WORK TO BE COMPLETED
When you reach the line containing "[0:00.00-0:00.90]" in the entries below, begin reproducing lines exactly, and stop once the line containing "(8.00 s to 9.00 s)" is done.

---

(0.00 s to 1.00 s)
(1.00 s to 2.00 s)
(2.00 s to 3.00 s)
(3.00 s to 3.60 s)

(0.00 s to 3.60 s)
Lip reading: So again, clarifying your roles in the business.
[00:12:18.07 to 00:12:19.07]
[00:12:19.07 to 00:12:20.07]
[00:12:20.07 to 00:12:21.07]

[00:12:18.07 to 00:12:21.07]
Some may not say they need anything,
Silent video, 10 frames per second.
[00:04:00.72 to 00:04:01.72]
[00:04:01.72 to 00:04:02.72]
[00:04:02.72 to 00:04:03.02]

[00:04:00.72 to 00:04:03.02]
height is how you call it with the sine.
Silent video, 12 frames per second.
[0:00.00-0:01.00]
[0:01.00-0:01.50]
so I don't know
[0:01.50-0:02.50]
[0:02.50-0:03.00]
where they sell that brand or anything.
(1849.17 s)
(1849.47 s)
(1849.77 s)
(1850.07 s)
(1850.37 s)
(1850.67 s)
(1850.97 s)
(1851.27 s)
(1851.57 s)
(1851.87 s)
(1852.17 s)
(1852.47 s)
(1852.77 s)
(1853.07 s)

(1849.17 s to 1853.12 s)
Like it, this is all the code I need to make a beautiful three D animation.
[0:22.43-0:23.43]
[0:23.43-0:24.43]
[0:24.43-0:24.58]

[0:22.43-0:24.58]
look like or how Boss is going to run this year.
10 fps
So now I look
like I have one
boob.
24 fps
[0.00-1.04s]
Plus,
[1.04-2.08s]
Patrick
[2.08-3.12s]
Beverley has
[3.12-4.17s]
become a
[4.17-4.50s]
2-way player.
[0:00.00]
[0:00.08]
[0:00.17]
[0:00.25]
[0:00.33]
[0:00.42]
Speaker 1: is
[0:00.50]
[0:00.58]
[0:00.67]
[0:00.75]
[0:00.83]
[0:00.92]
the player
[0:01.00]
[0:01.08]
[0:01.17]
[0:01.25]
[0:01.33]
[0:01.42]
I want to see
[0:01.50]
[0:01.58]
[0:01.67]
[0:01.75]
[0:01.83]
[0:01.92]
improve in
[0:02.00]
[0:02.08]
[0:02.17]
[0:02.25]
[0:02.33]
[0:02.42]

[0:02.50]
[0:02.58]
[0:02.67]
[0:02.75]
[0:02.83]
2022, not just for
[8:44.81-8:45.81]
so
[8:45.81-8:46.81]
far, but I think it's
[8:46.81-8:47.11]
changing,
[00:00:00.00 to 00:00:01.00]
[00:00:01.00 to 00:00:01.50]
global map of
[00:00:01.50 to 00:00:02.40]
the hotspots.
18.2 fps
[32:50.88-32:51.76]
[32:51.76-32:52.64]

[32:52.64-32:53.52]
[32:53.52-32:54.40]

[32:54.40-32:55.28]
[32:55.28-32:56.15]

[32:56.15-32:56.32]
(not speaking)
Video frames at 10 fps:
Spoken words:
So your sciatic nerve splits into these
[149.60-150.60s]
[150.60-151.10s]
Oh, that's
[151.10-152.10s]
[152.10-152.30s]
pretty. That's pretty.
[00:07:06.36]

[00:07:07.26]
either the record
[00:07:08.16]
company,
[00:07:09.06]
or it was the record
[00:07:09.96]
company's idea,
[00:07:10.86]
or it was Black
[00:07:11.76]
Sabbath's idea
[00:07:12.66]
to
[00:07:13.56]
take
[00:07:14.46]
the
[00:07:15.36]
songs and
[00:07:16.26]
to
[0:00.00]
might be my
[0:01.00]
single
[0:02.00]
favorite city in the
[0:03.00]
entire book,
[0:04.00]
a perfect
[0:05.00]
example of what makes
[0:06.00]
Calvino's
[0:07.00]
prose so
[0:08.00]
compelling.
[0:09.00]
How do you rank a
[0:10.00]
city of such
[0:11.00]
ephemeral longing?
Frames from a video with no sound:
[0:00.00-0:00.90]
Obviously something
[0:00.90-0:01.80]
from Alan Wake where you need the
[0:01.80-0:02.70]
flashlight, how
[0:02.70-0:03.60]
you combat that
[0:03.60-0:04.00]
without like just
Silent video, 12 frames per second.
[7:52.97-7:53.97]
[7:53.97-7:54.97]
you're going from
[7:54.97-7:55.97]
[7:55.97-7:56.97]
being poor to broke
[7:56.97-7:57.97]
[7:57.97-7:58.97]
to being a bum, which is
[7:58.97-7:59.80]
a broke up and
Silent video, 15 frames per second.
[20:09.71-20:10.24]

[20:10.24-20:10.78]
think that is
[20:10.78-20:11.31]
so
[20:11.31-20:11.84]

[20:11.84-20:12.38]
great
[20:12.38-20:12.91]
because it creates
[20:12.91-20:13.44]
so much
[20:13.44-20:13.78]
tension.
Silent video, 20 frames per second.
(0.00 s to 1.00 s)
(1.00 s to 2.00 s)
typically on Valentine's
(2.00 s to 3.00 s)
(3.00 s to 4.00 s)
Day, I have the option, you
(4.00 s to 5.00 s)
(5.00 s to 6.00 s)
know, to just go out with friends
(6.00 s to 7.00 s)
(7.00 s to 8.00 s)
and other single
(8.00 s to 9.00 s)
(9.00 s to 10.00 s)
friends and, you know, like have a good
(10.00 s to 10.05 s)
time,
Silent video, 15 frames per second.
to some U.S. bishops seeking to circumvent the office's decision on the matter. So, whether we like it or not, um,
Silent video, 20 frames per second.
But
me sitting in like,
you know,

---

RESULT OF THE TASK
[0:00.00-0:00.90]
Obviously something
[0:00.90-0:01.80]
from Alan Wake where you need the
[0:01.80-0:02.70]
flashlight, how
[0:02.70-0:03.60]
you combat that
[0:03.60-0:04.00]
without like just
Silent video, 12 frames per second.
[7:52.97-7:53.97]
[7:53.97-7:54.97]
you're going from
[7:54.97-7:55.97]
[7:55.97-7:56.97]
being poor to broke
[7:56.97-7:57.97]
[7:57.97-7:58.97]
to being a bum, which is
[7:58.97-7:59.80]
a broke up and
Silent video, 15 frames per second.
[20:09.71-20:10.24]

[20:10.24-20:10.78]
think that is
[20:10.78-20:11.31]
so
[20:11.31-20:11.84]

[20:11.84-20:12.38]
great
[20:12.38-20:12.91]
because it creates
[20:12.91-20:13.44]
so much
[20:13.44-20:13.78]
tension.
Silent video, 20 frames per second.
(0.00 s to 1.00 s)
(1.00 s to 2.00 s)
typically on Valentine's
(2.00 s to 3.00 s)
(3.00 s to 4.00 s)
Day, I have the option, you
(4.00 s to 5.00 s)
(5.00 s to 6.00 s)
know, to just go out with friends
(6.00 s to 7.00 s)
(7.00 s to 8.00 s)
and other single
(8.00 s to 9.00 s)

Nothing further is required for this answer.